The CMA blocked the acquisition due to concerns about its impact on the fast-growing cloud gaming market. One of the proposals that arose during the acquisition talks was Microsoft's 10-year commitment to bring CoD games to the Nintendo Switch. The CMA, however, dismissed this proposal, stating that the Switch would not be able to provide an experience on par with that of Xbox and PlayStation.

CMA's (Lacking) Understanding of Technology

The CMA's statement has sparked backlash, as it appears to be completely out of touch with the gaming industry's technological capabilities. This 'authority' seems to be unaware of a crucial aspect of game development known as "optimization". Optimizing a game for a specific platform involves adjusting the game's settings and, in some cases, altering the game engine to ensure it runs smoothly on the target hardware.
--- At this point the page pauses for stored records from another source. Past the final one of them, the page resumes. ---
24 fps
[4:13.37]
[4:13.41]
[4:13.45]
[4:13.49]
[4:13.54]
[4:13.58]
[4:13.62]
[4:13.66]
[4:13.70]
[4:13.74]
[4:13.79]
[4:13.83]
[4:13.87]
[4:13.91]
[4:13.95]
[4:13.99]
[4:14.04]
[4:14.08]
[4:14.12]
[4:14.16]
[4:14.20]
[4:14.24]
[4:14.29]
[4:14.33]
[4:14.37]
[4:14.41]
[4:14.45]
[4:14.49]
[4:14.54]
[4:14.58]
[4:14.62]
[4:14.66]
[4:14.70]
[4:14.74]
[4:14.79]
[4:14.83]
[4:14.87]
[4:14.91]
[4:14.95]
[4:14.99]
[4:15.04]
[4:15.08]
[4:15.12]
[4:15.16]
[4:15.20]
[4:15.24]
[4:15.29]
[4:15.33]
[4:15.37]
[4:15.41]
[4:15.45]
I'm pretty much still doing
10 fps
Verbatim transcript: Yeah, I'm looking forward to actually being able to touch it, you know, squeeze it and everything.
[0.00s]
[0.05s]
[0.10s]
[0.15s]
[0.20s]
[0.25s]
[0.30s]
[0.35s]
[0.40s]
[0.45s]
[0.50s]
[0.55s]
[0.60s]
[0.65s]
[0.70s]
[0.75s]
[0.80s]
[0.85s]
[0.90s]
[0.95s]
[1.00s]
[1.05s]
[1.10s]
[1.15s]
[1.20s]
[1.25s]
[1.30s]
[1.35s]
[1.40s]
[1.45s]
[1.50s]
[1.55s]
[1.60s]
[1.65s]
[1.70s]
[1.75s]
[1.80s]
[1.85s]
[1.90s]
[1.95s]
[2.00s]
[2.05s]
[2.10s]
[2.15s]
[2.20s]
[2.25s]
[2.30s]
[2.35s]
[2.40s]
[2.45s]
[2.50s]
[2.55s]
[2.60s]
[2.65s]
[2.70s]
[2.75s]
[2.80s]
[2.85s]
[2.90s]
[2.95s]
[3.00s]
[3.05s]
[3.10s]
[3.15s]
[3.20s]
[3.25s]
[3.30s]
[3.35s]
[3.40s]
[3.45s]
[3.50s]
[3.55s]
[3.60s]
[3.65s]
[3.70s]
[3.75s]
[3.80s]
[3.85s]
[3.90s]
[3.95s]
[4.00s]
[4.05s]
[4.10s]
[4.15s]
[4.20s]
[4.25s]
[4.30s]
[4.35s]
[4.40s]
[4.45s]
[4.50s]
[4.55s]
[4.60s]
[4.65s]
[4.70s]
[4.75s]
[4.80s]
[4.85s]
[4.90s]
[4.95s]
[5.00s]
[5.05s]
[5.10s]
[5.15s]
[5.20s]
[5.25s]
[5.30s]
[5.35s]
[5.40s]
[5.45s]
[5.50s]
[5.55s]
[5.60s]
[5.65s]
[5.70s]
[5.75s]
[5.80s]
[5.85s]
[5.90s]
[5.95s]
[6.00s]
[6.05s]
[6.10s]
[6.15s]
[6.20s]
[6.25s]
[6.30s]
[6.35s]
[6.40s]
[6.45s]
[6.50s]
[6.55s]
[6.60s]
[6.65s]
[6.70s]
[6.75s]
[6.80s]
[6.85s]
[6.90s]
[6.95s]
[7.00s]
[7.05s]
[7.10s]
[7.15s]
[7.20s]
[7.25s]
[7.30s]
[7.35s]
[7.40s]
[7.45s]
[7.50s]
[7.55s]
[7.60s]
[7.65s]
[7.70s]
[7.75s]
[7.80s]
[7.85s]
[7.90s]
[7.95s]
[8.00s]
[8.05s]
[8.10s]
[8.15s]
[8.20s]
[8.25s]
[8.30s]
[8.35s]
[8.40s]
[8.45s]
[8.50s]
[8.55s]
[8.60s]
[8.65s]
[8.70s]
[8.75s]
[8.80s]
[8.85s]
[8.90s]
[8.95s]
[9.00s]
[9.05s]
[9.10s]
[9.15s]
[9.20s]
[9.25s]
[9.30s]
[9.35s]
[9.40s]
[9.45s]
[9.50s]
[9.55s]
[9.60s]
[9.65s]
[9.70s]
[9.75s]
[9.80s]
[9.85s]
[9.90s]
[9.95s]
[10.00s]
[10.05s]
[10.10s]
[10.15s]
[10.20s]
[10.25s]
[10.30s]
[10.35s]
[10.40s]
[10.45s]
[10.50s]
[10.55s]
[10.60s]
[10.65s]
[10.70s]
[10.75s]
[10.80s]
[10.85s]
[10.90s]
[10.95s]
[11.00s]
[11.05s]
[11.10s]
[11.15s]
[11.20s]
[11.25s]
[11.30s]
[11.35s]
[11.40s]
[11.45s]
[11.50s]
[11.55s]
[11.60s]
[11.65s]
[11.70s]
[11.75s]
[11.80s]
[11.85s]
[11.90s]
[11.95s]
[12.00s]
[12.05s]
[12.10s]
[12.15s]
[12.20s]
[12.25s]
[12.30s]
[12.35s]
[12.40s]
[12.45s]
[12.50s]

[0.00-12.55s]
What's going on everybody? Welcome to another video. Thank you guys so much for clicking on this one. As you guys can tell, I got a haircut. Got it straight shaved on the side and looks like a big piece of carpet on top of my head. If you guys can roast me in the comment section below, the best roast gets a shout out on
Optimizing Call of Duty for Switch

The CMA's assertion that the Nintendo Switch cannot run a CoD game similar in quality to its Xbox and PlayStation counterparts is shortsighted. By optimizing the game, Microsoft could potentially create a version of CoD specifically tailored for the Switch. They've even proved to be able to do such a thing before - See Call of Duty: Ghosts on the Wii U as exhibit A. This would involve toning down the settings or even modifying the game engine to allow for a smooth gameplay experience that is still comparable to that of other platforms.

...Yet Even More Examples

The gaming industry has already seen numerous instances of successful game optimizations for the Nintendo Switch. For example, Doom (2016) and The Witcher 3: Wild Hunt, both graphically demanding games, were optimized to run on the Switch with minimal impact on gameplay quality. These examples demonstrate that it is entirely possible for a game like CoD to be adapted for the Nintendo Switch with the right development efforts.

So Now What?

The UK Competition and Markets Authority's decision to block the Microsoft-Activision Blizzard acquisition reveals a significant disconnect with the gaming industry's technological landscape. The CMA's stance on the Nintendo Switch's capabilities shows a lack of understanding of the potential of game optimization. By dismissing the possibility of a CoD game on the Switch, the CMA not only undermines the potential of modern game development but also misses the opportunity to explore how the acquisition could have positively impacted the gaming landscape. This reasoning is so ridiculously out-of-touch with reality that it makes me think that they were grasping at straws to block the acquisition... and so far, it's working.